In fact, some of Vince’s strongest lyrics overall are on this song, such as the verse in which he raps: “I’m just playing, baby, this the land of the free / Where you can get a glock and a gram for the cheap / Where you can live your dreams long as you don’t look like me.”

“Hallelujah Money” is another treat on the album featuring great spoken word verses from British artist Benjamin Clementine combined with great backing vocals that really sink you deep into the decadent despair that the track is surrounded in.

One of the biggest problems with the album, however, is related to the manner in which it was released. The band released five tracks as singles in the months leading up to the album’s release, and in my opinion, all five of these tracks were among the album’s best, to the point that the other songs felt bland in comparison.There’s also this overwhelming feeling that I get that the album, while strung along via the “end of the world party” theme, has no cohesive idea or voice.

This feels less like a Gorillaz album to me than a Damon Albarn & Friends album. Plastic Beach managed to get away with such a long list of collaborators but perhaps it would be better to shrink the circle a bit in the future.

This is without mentioning the vibe that some of these features feel phoned in, or out of place at points.

The Popcaan feature on “SaturnBarz” results in a crooning yet annoying vibe that makes the song one of my least favorite releases in the entirety of Gorillaz’s discography.

The Danny Brown feature on “Submission” is one I found myself looking forward to coming off the heels of Atrocity Exhibition, as well as his involvement on The Avalanches Wildflower. But it just comes across as flat and a bit uninspired.

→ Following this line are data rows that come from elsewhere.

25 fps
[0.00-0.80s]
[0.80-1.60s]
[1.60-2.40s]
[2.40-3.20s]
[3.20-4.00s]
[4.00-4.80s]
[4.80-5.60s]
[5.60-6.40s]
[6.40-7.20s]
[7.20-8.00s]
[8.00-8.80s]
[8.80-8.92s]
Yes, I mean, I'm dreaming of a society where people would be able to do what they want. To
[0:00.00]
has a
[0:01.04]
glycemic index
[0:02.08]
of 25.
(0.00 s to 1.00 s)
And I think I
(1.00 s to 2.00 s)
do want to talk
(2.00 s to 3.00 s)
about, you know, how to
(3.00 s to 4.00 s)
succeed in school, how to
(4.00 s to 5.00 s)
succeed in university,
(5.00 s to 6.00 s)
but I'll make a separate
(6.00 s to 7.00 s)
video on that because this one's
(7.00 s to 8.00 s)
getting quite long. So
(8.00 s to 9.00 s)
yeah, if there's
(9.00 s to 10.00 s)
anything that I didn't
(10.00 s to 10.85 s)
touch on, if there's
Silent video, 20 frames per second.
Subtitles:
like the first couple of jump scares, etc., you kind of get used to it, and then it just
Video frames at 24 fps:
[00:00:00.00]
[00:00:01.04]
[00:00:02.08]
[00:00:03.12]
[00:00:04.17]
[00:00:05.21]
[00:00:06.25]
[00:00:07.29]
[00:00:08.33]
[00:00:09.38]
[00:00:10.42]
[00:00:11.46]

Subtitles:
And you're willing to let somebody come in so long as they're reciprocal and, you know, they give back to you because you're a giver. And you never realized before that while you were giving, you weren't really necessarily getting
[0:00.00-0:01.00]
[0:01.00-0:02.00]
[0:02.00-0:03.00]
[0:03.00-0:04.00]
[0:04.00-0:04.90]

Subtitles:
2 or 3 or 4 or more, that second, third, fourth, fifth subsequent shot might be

The interludes are a mixed bag, coming across as either vital to the experience or pointless and contrived. The penthouse and talk radio skits in particular are rather void of much substance with the latter wasting a great opportunity for something better from the frequently underrated Ben Mendelsohn.

The biggest strike against the album is that the majority of the songs are just so forgettable. “Carnival”, “Charger”, “Sex Murder Party”, “She’s My Collar” amongst a few other songs just feel like loose tracks that are aimless in their intent.

If you listen to the album, make sure to grab the Deluxe Edition since the additional tracks are actually better than half the songs on the base album. “The Apprentice” is a great song with a strong chorus from RAY BLK and Rag’n’Bone Man.

The disappointment really set in for me when I realized that I had been waiting seven years for this album but it just wasn’t for me. There are great songs here that I’ll probably revisit quite a bit (“Andromeda”, “Ticker Tape” and “Busted and Blue” especially), but, for the most part, I won’t be listening to this album in full again.

At least, not without a good argument as to why I should revisit it. Who knows though, maybe this is a grower not a shower. Or maybe Damon and Jamie will come back in another seven years and make something more adventurous. I guess I’ll be waiting until then.